* _TASK DETAILS_
Only the text of the entries below should appear in your exact transcription; leave out every picture.

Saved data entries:
%%
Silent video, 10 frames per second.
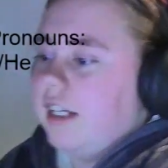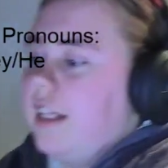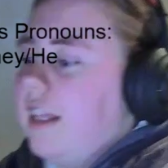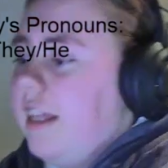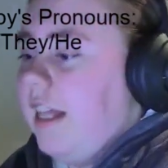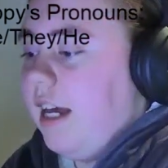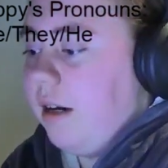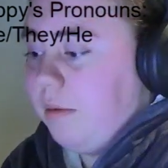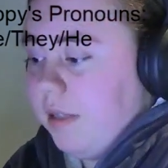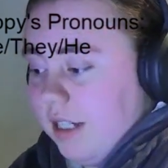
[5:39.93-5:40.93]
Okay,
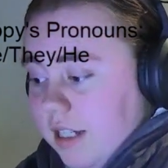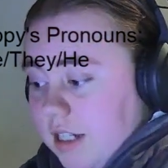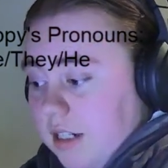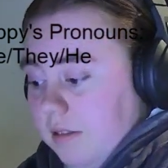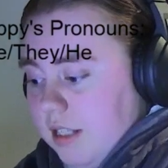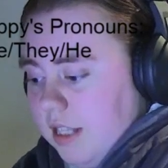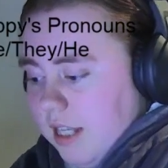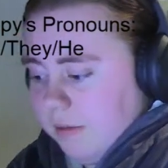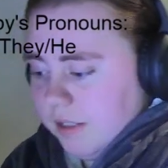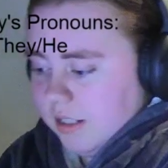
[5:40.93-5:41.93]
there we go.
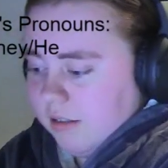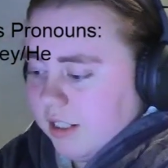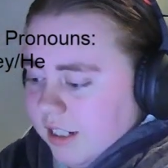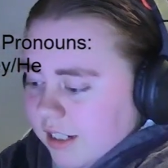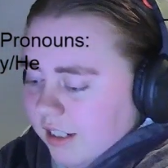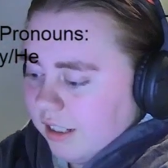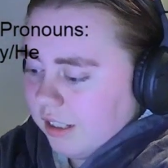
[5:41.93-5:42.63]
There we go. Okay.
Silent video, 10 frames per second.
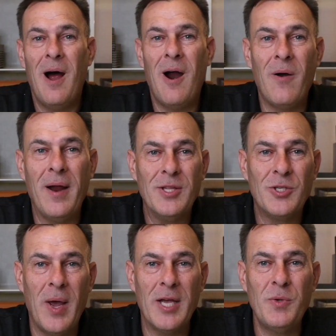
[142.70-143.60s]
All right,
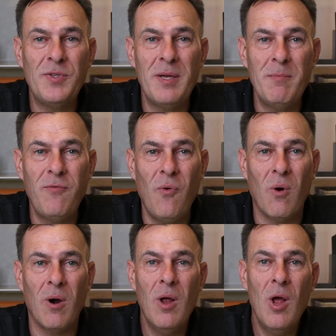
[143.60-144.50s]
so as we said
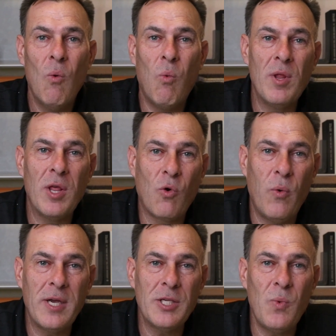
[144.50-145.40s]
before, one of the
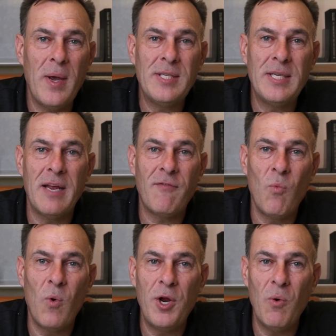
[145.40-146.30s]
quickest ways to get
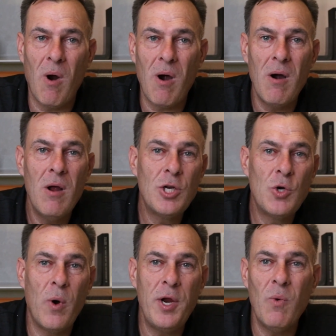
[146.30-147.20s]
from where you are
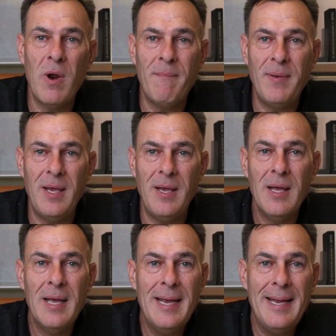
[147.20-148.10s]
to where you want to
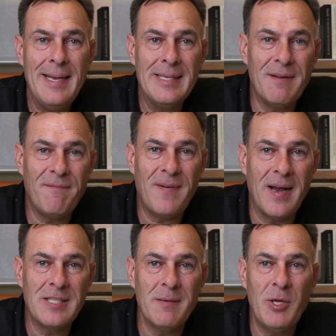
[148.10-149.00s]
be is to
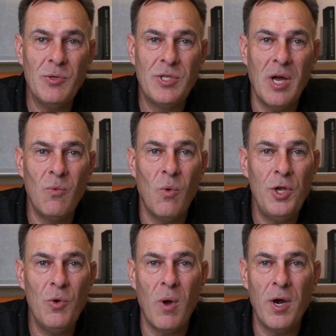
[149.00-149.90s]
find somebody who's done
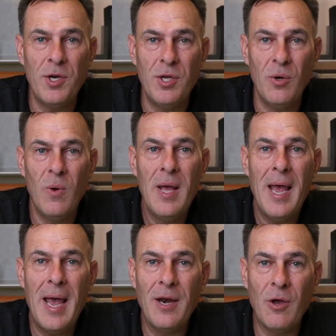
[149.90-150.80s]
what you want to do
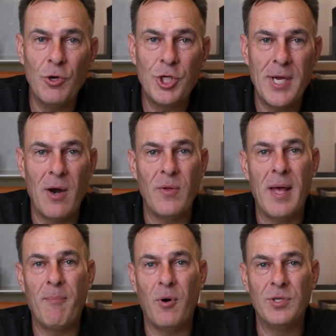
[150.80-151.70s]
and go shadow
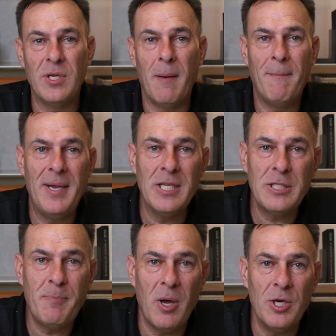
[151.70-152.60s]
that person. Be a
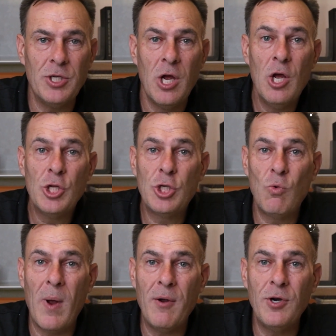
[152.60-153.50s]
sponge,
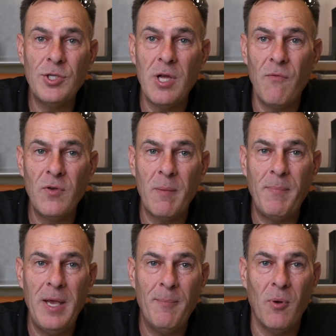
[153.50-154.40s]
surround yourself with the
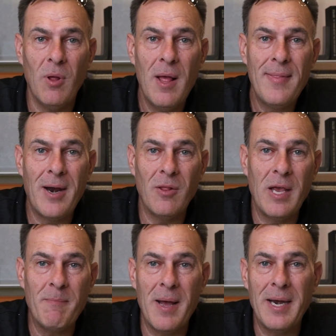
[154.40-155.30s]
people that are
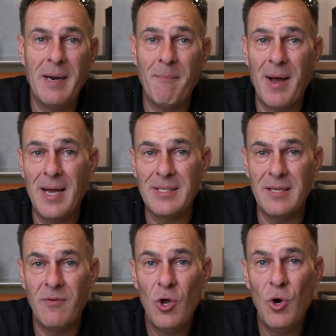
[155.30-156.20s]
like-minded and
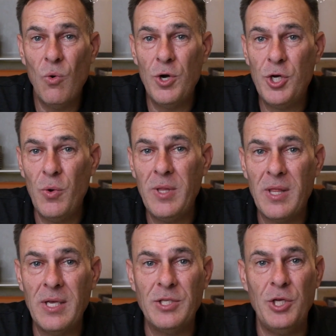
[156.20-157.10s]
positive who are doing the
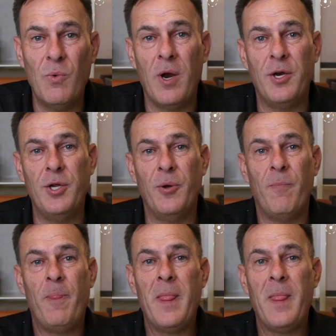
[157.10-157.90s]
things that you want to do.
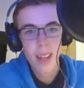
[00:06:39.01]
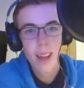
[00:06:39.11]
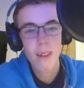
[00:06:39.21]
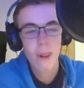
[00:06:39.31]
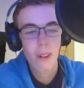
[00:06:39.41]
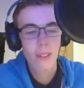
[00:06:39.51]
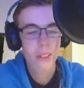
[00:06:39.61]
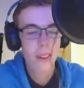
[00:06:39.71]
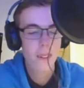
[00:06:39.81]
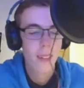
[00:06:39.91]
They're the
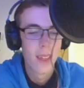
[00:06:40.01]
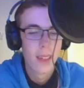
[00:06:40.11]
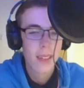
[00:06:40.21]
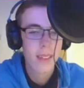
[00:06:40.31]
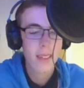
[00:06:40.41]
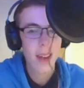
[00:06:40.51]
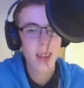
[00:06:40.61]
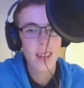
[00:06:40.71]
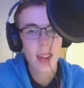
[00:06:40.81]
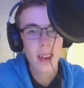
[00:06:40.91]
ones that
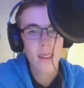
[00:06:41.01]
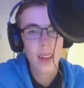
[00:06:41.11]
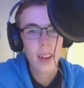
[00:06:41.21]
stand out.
%%
* _REPLY_
Silent video, 10 frames per second.
[5:39.93-5:40.93]
Okay,
[5:40.93-5:41.93]
there we go.
[5:41.93-5:42.63]
There we go. Okay.
Silent video, 10 frames per second.
[142.70-143.60s]
All right,
[143.60-144.50s]
so as we said
[144.50-145.40s]
before, one of the
[145.40-146.30s]
quickest ways to get
[146.30-147.20s]
from where you are
[147.20-148.10s]
to where you want to
[148.10-149.00s]
be is to
[149.00-149.90s]
find somebody who's done
[149.90-150.80s]
what you want to do
[150.80-151.70s]
and go shadow
[151.70-152.60s]
that person. Be a
[152.60-153.50s]
sponge,
[153.50-154.40s]
surround yourself with the
[154.40-155.30s]
people that are
[155.30-156.20s]
like-minded and
[156.20-157.10s]
positive who are doing the
[157.10-157.90s]
things that you want to do.
[00:06:39.01]
[00:06:39.11]
[00:06:39.21]
[00:06:39.31]
[00:06:39.41]
[00:06:39.51]
[00:06:39.61]
[00:06:39.71]
[00:06:39.81]
[00:06:39.91]
They're the
[00:06:40.01]
[00:06:40.11]
[00:06:40.21]
[00:06:40.31]
[00:06:40.41]
[00:06:40.51]
[00:06:40.61]
[00:06:40.71]
[00:06:40.81]
[00:06:40.91]
ones that
[00:06:41.01]
[00:06:41.11]
[00:06:41.21]
stand out.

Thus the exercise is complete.